The finding of single smooth muscle cells in the superficial layer of crural fascia is very interesting. The authors suggest that tension in the fascia is not only a passive process but may be actively modified by smooth muscle cells. These investigations are very interesting and show a new pathophysiological point of view of CVI and a new of way of treating resistant crural ulcers. In my opinion, the suggestion that chronic compartment syndrome is responsible for incurable CVI is not proven. On the other hand, these investigations show ultrastructural changes of deep crural fascia.
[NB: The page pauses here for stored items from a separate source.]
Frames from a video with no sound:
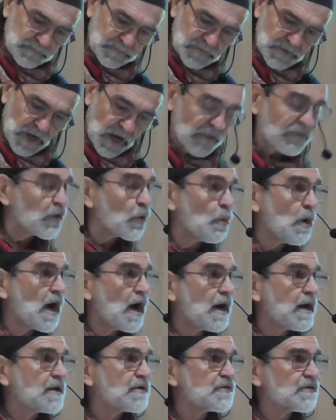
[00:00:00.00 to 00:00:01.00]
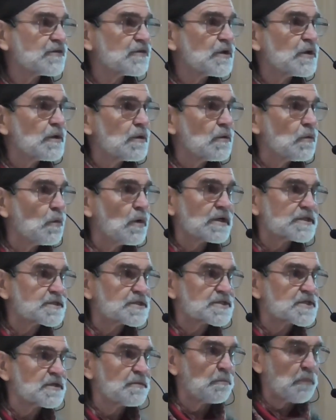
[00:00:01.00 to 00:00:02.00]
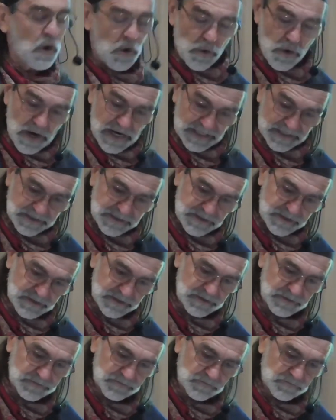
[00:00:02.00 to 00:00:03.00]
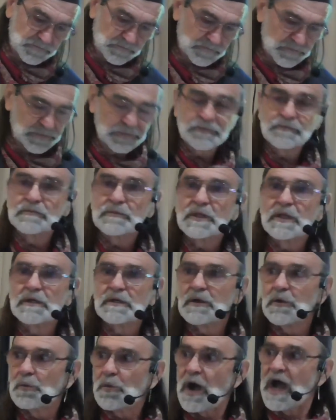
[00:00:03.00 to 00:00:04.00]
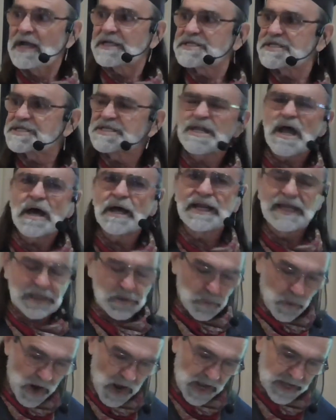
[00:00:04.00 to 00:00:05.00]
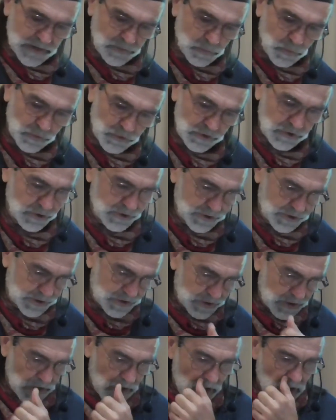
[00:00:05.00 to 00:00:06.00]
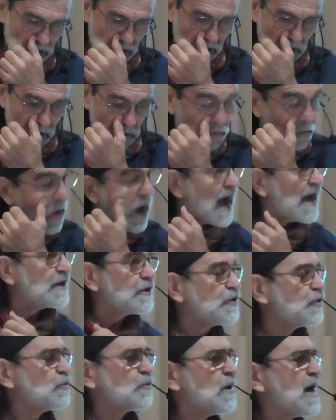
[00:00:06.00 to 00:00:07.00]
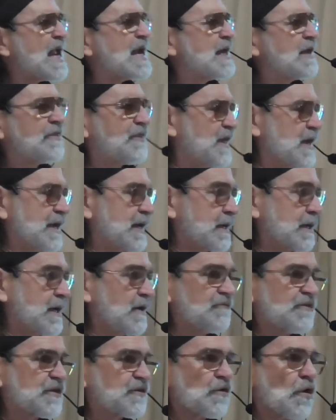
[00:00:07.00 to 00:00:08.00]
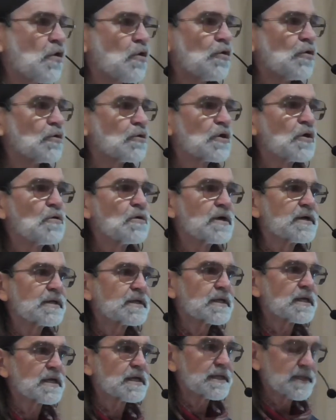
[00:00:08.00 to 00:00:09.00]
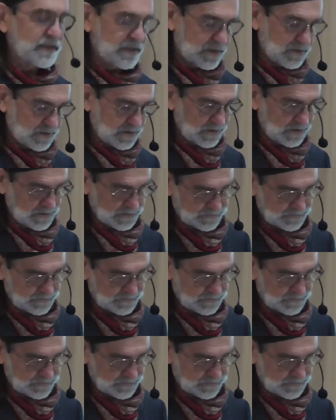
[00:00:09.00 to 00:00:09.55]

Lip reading: Otherwise, what's the point? Why study? Why work? Why do anything if it's all going to hell?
Perhaps in the planning of surgical treatment of CVI, we must consider not only reduction of reflux in the deep venous system but also paratibial fasciotomy.

MINI ABSTRACTS
John J. Bergan, M.D.
Items of Interest Which Have Crossed the Editor's Desk
(Provided for reference purposes and general interest)

Calman, Venous Surgery, and the Vascular Trainee
Turton EPL, Whiteley MS, Berridge DC, Scott DJA
J. R. Coll Surg Edinb 1999; 44:172-76

After the advent of changes following the Calman report and the implementation of Vascular Surgery Society recommendations, it was found that "despite the participation of trainees in specialized vascular units, current training schedules fail to cover the field of venous surgery adequately."